:: Records for the task
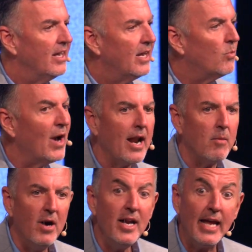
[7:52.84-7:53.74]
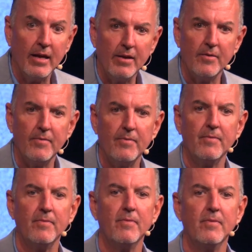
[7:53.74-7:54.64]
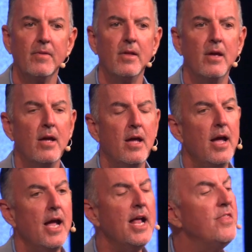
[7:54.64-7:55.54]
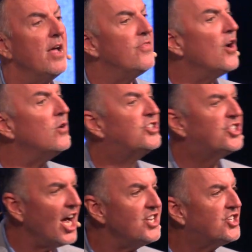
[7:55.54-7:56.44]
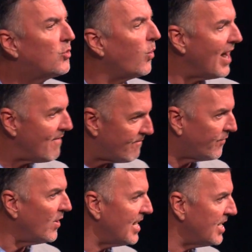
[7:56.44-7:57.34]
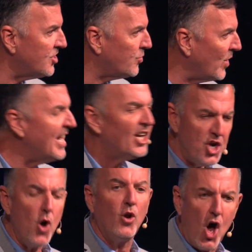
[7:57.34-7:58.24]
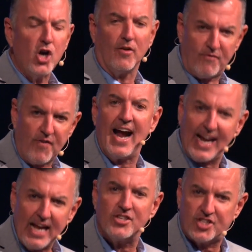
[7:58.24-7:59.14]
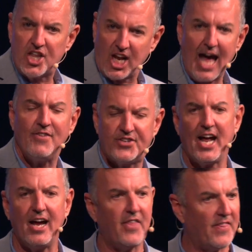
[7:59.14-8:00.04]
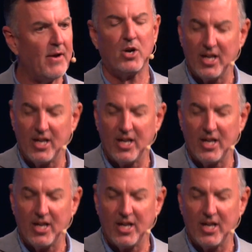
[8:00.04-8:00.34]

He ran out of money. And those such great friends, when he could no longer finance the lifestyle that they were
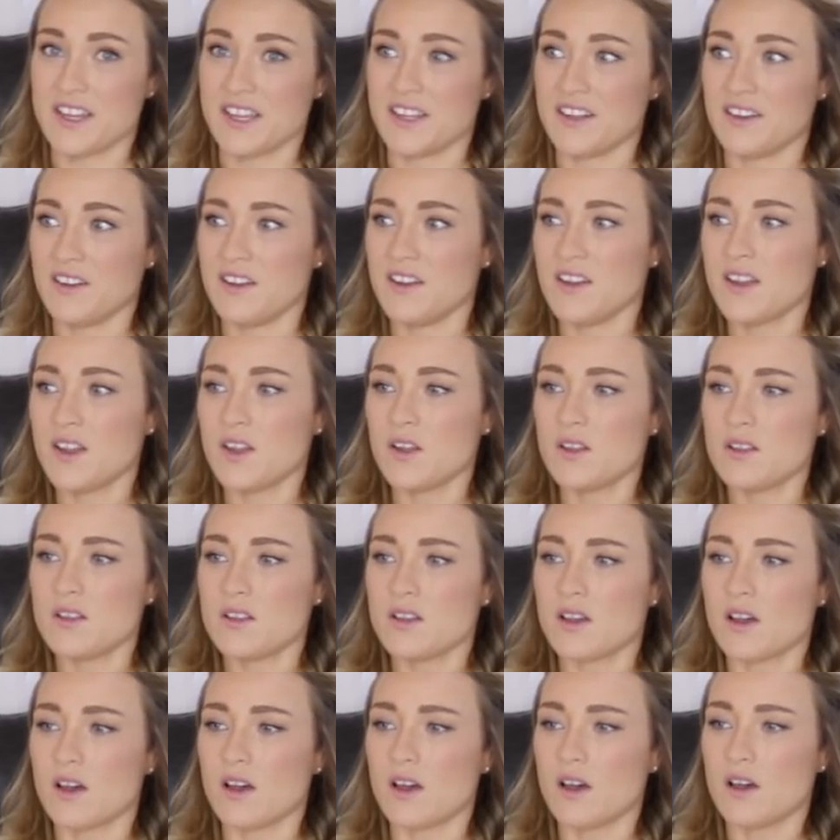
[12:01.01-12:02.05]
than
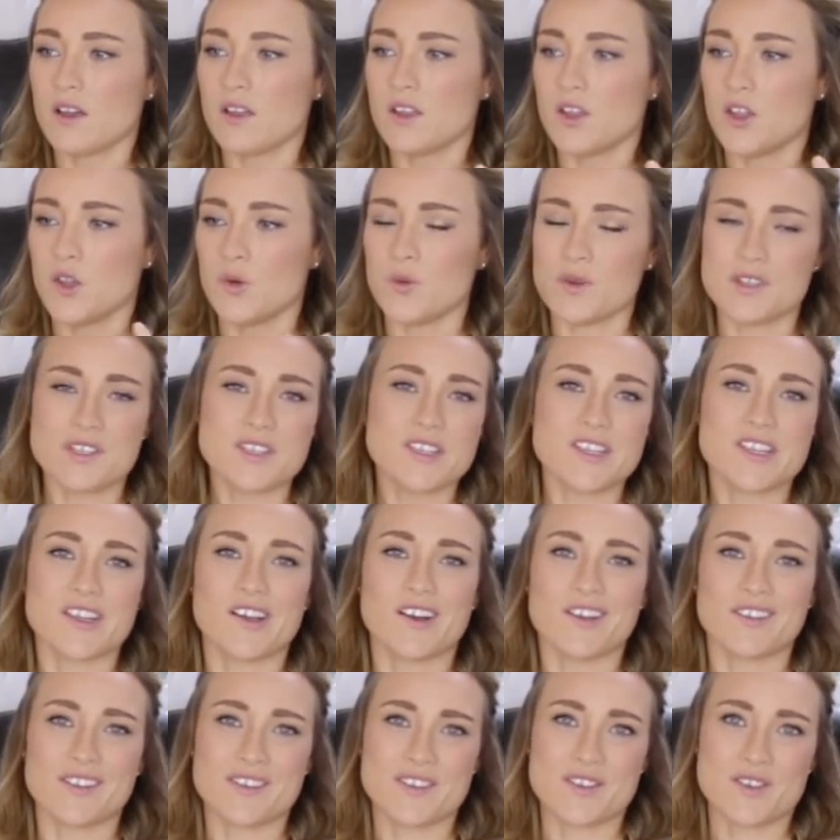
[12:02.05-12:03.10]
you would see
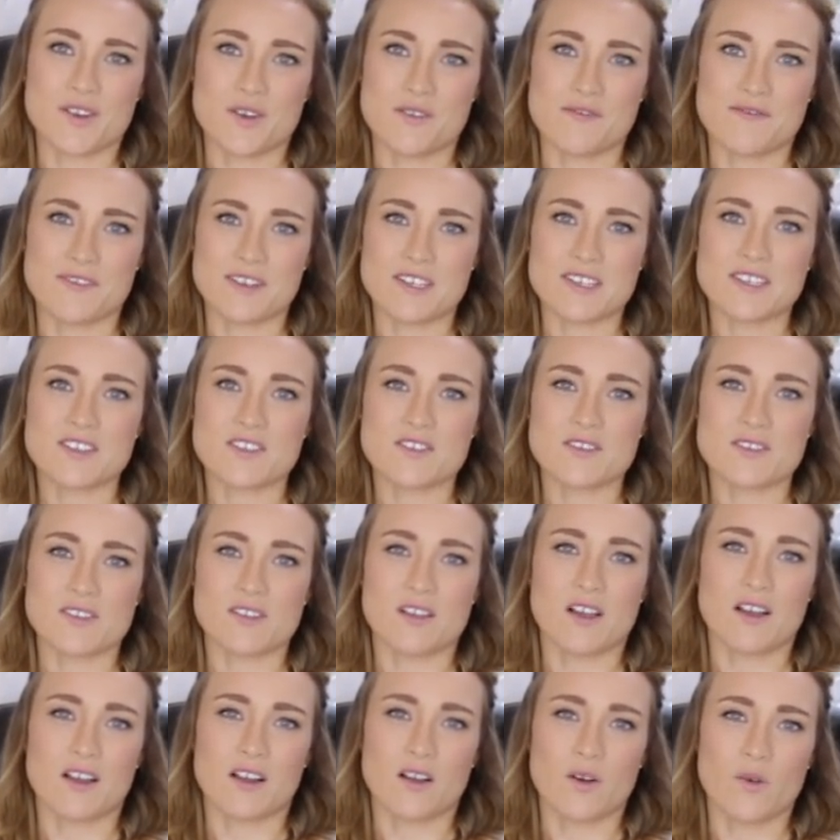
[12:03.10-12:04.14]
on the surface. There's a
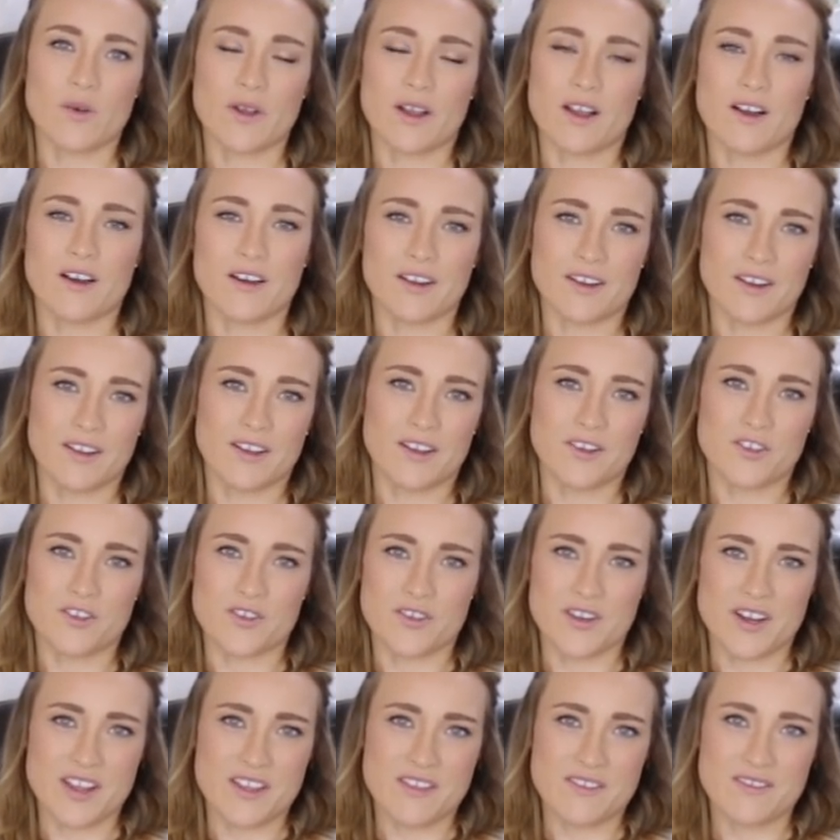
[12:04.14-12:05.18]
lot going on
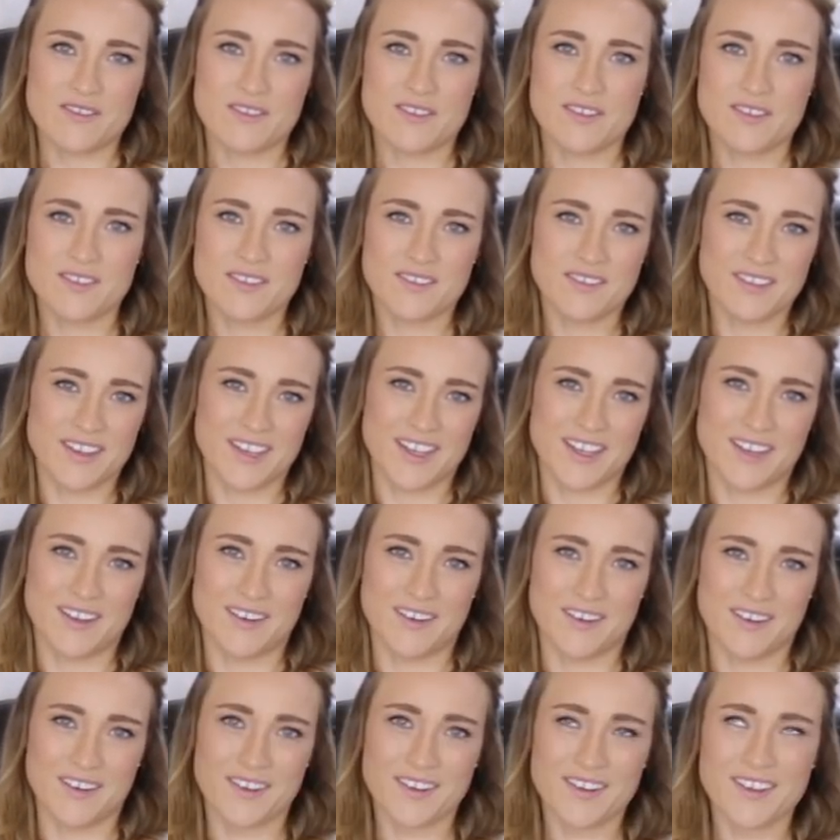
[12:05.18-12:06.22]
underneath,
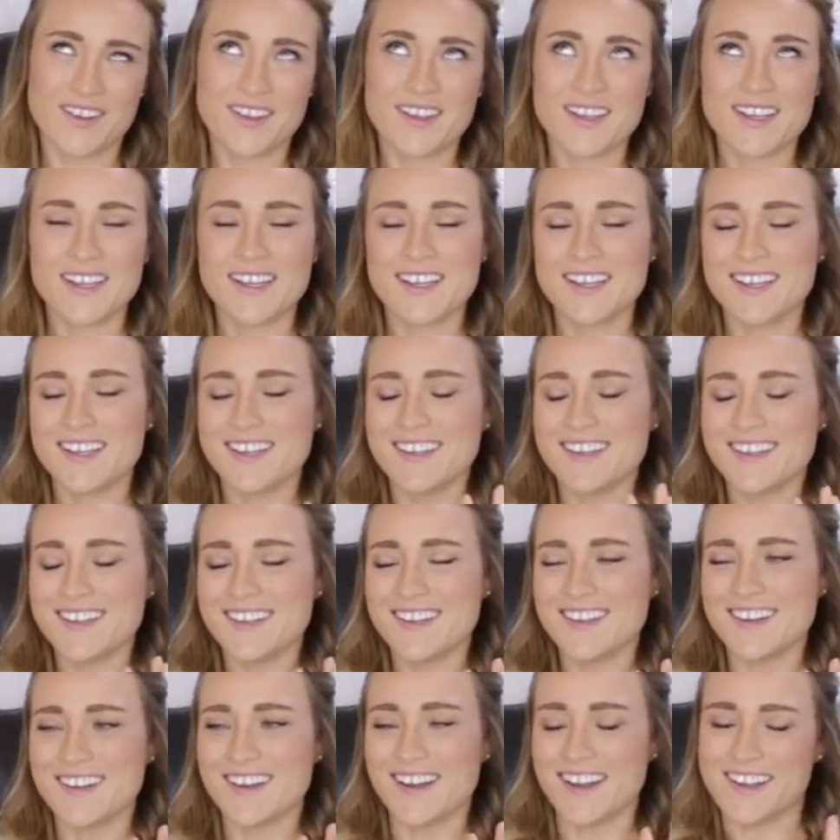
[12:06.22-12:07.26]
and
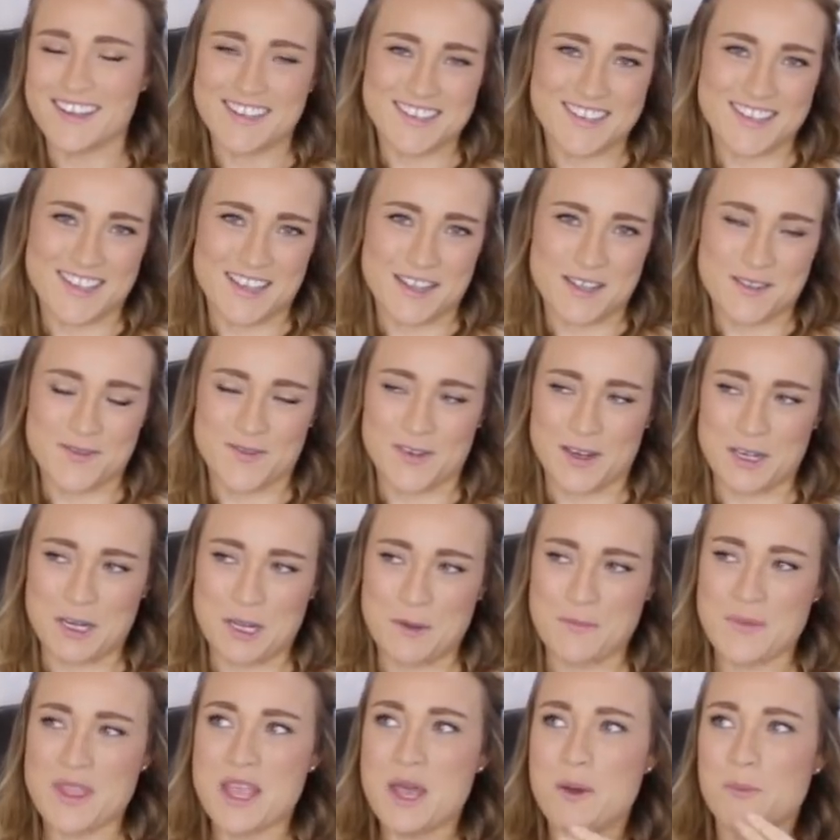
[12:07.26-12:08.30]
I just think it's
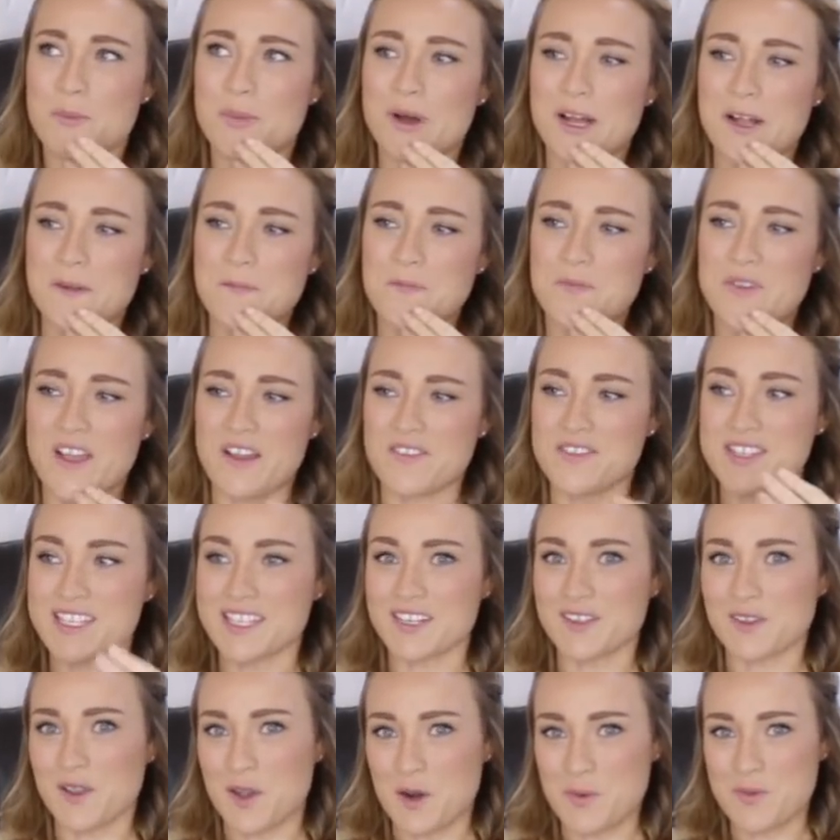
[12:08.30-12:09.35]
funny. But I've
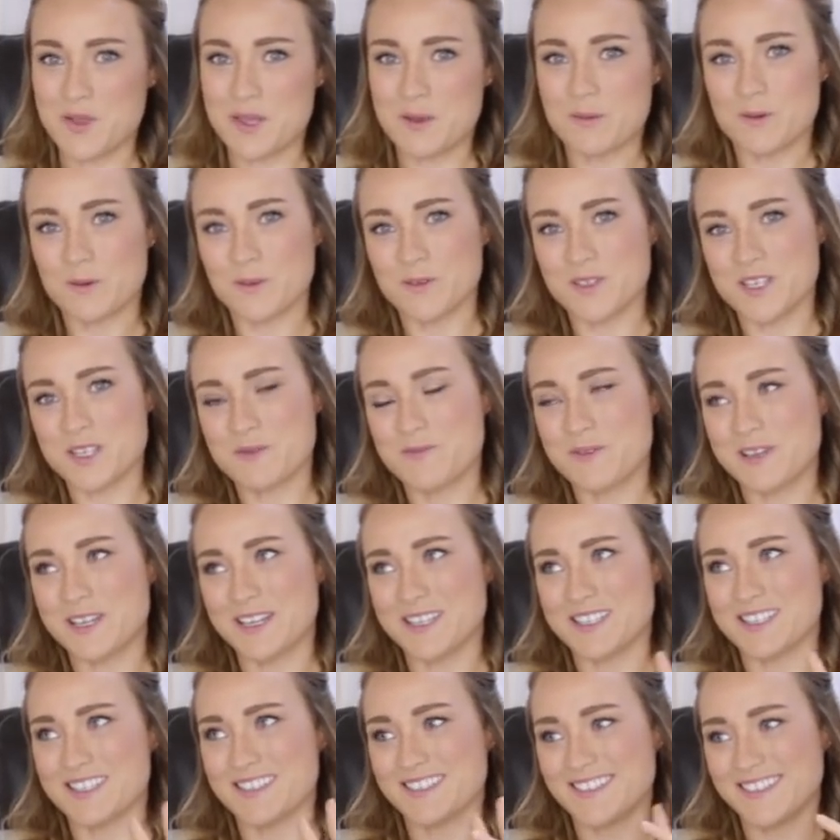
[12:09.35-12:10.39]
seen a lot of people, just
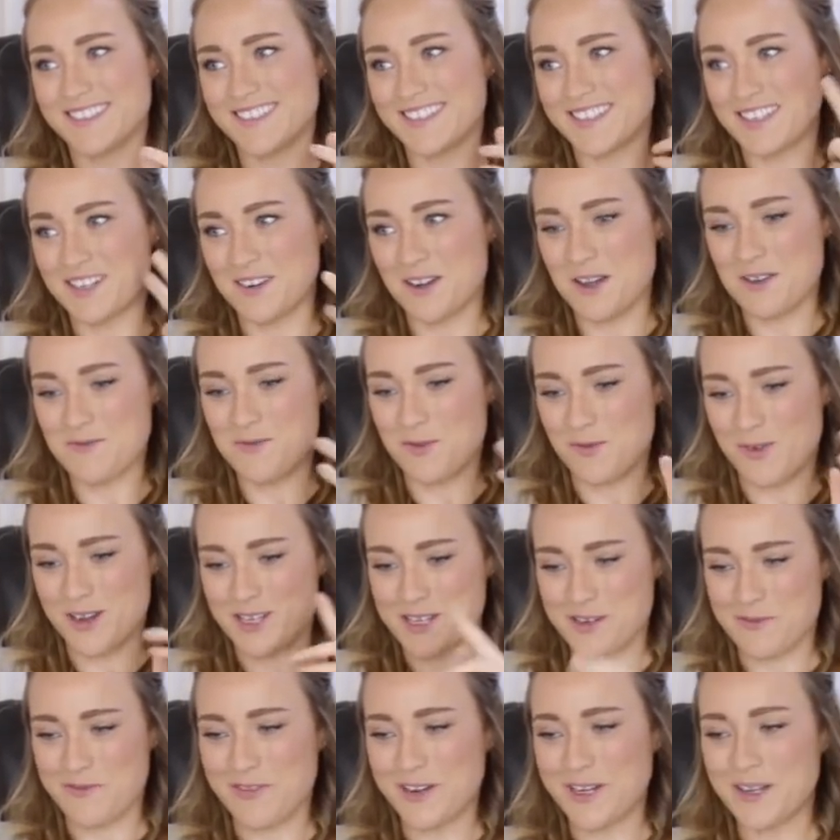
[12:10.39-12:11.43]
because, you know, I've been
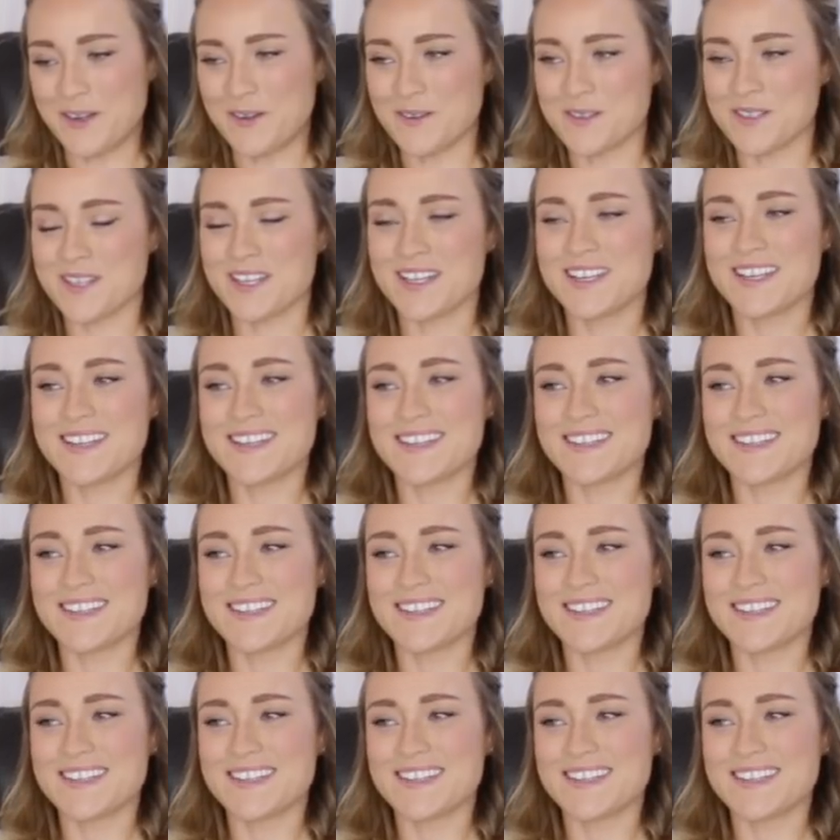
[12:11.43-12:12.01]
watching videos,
::::
Nothing but an exact copy is needed, covering the lines from the line with "[12:04.14-12:05.18]" through the last line of the entries, pictures excluded.

Output of the task
[12:04.14-12:05.18]
lot going on
[12:05.18-12:06.22]
underneath,
[12:06.22-12:07.26]
and
[12:07.26-12:08.30]
I just think it's
[12:08.30-12:09.35]
funny. But I've
[12:09.35-12:10.39]
seen a lot of people, just
[12:10.39-12:11.43]
because, you know, I've been
[12:11.43-12:12.01]
watching videos,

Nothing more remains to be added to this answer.